Gelman, Andrew, and Antony Unwin. "Infovis and Statistical Graphics: Different Goals, Different Looks." Journal of Computational and Graphical Statistics. (2012). Print.

p.1: The importance of graphical displays in statistical practice has been recognized sporadically in the statistical literature over the past century, with wider awareness following Tukey’s Exploratory Data Analysis (1977) and Tufte’s books in the succeeding decades. But statistical graphics still occupies an awkward in-between position: Within statistics, exploratory and graphical methods represent a minor subfield and are not wellintegrated with larger themes of modeling and inference. Outside of statistics, infographics (also called information visualization or Infovis) is huge, but their purveyors and enthusiasts appear largely to be uninterested in statistical principles. We present here a set of goals for graphical displays discussed primarily from the statistical point of view and discuss some inherent contradictions in these goals that may be impeding communication between the fields of statistics and Infovis. One of our constructive suggestions, to Infovis practitioners and statisticians alike, is to try not to cram into a single graph what can be better displayed in two or more. We recognize that we offer only one perspective and intend this article to be a starting point for a wide-ranging discussion among graphics designers, statisticians, and users of statistical methods. The purpose of this article is not to criticize but to explore the different goals that lead researchers in different fields to value different aspects of data visualization. -- Highlighted apr 29, 2014

p.2: We are also disturbed that many talented information-visualization experts do not seem interested in the messages of statistics, most notably the admonitions from William Cleveland and others to consider the effectiveness of graphical displays in highlighting comparisons of interest. We worry that designers of non-statistical data graphics are not so focused on conveying information and that the very beauty of many professionally-produced images may, paradoxically, stand in the way of better understanding of data in many situations. -- Highlighted apr 29, 2014

p.3: On the statistical side, data analysts and statisticians are interested in finding effective and precise ways of representing data, whether raw data, statistics or model analyses.

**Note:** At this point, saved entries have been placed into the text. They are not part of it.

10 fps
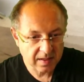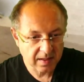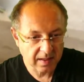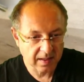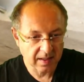
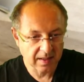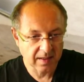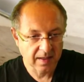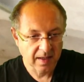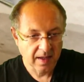uh,
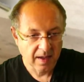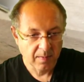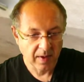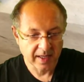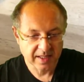
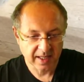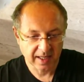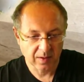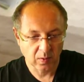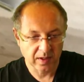my
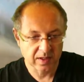second one is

Providing the right comparisons is important, numbers on their own make little sense, and graphics should enable readers to make up their own minds on any conclusions drawn, and possibly see more. -- Highlighted apr 29, 2014

p.3-4: On the Infovis side, computer scientists and designers are interested in grabbing the readers’ attention and telling them a story. When they use data in a visualization (and data-based graphics are only a subset of the field of Information Visualization), they provide more contextual information and make more effort to awaken the readers’ interest. -- Highlighted apr 29, 2014

p.4: One issue that arises is the familiar distinction between exploratory and presentation graphics. With presentation graphics you prepare some small number of graphs, which may be viewed by thousands, and with exploratory graphics you prepare thousands of graphs, which are viewed by one person, yourself. Exploratory graphics is all about speed and flexibility and alternative views. Presentation graphics is all about care and specifics and a single view. Presentation graphics can really benefit from a graphic designer's contribution; for exploratory graphics it's not so relevant. That said, the first consumer of any graph is the person who makes it, and it can often be useful to use “presentation” skills to communicate to ourselves as well as to others. In either context, much can be gained by thinking carefully about goals. -- Highlighted apr 29, 2014

p.5: In the present article, we lay out some of these conflicting goals and discuss how awareness of some underlying principles of statistical communication could improve the work of statisticians and graphics designers alike. -- Highlighted apr 29, 2014

p.6: There are several fine books on presentation graphics for statisticians, including the theoretical works of Bertin and Wilkinson, the style advice books of Cleveland and others, and the attractively polemical books of Tufte. In fact some of Tufte’s publications are a bridge to the Infovis world, which has a newer and more scattered literature. Articles by Heer, Kosara, Munzner, and Shneiderman are a good starting point and Kosara’s blog, eagereyes.org, is a useful place to look for enlightened discussion of the issues. Amongst other contributions, Shneiderman (1996) has proposed and promoted his mantra: Overview first, zoom and filter, then details-on-demand. In effect this is a drill down for details and there is no mention of any comparisons. For statisticians there always have to be comparisons; numbers on their own are not enough. -- Highlighted apr 29, 2014

p.6: There is a series of Infovis workshops, BELIV (BEyond time and errors: novel evaLuation methods for Information Visualization), concerned with the evaluation of visualizations. Substantial progress has not been made, but the aim of trying to determine what insights may be obtained from a graphic and how well they are presented is well worth pursuing and such research should encourage statisticians too to think more formally of what they are trying to achieve with their graphics. -- Highlighted apr 29, 2014

p.7: Tukey (1993) was more specific about what he called the true purpose of graphic display, which he set down in four parts:

  1. Graphics are for the qualitative/descriptive—conceivably the semi-quantitative—never for the carefully quantitative (tables do that better).
  2. Graphics are for comparison—comparison of one kind or another—not for access to individual amounts.
  3. Graphics are for impact—interocular impact if possible, swinging-finger impact if that is the best one can do, or impact for the unexpected as a minimum—but almost never for something that has to be worked at hard to be perceived.
  4. Finally, graphics should report the results of careful data analysis—rather than be an attempt to replace it. (Exploration—to guide data analysis—can make essential interim use of graphics, but unless we are describing the exploration process rather than its results, the final graphic should build on the data analysis rather than the reverse.)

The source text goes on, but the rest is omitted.